About this exercise ▸
Transcribe every entry exactly; the images stay out.

Records provided ▸

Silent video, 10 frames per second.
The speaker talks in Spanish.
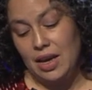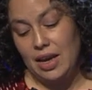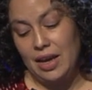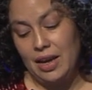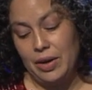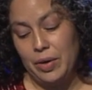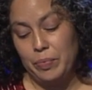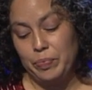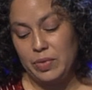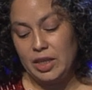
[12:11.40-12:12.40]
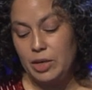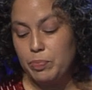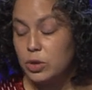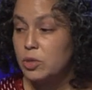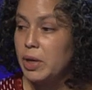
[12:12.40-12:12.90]
eh, um,
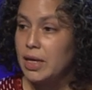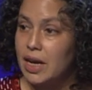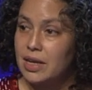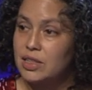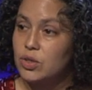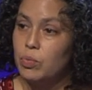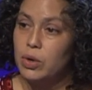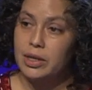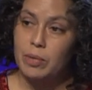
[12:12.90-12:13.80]
tipos penales como el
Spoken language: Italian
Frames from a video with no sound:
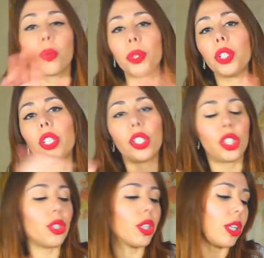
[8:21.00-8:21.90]
quindi ho
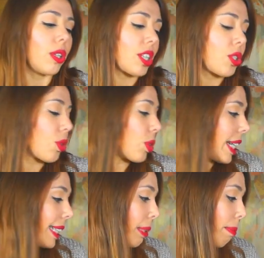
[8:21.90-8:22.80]
deciso che lo lascio con
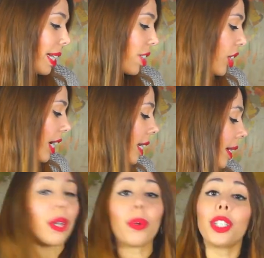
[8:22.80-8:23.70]
gli altri bracciali.
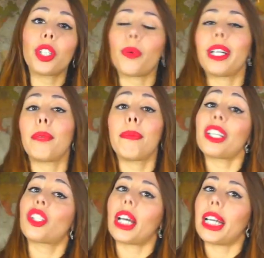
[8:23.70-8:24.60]
Per quanto riguarda i
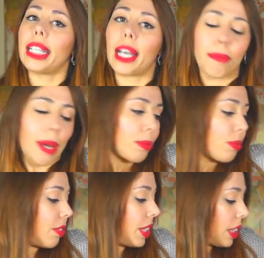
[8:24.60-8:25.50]
bracciali
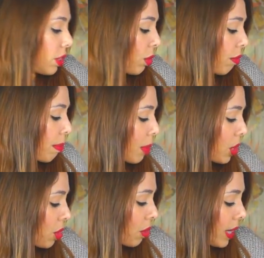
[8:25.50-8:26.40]
abbiamo finito, vi
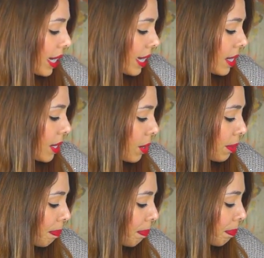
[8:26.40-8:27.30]
mostro
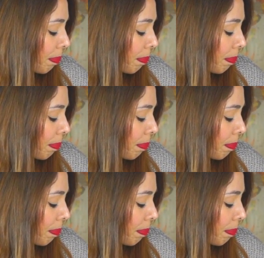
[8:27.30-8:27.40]
adesso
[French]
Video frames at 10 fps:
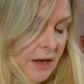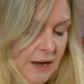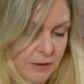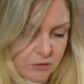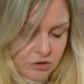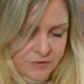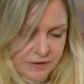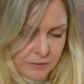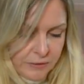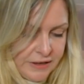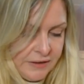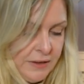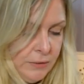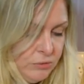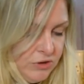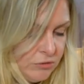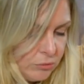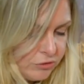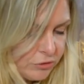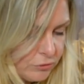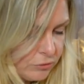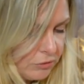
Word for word: Alors, je vais regarder, ils nous disent donc sans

Task result ▸
Silent video, 10 frames per second.
The speaker talks in Spanish.
[12:11.40-12:12.40]
[12:12.40-12:12.90]
eh, um,
[12:12.90-12:13.80]
tipos penales como el
Spoken language: Italian
Frames from a video with no sound:
[8:21.00-8:21.90]
quindi ho
[8:21.90-8:22.80]
deciso che lo lascio con
[8:22.80-8:23.70]
gli altri bracciali.
[8:23.70-8:24.60]
Per quanto riguarda i
[8:24.60-8:25.50]
bracciali
[8:25.50-8:26.40]
abbiamo finito, vi
[8:26.40-8:27.30]
mostro
[8:27.30-8:27.40]
adesso
[French]
Video frames at 10 fps:
Word for word: Alors, je vais regarder, ils nous disent donc sans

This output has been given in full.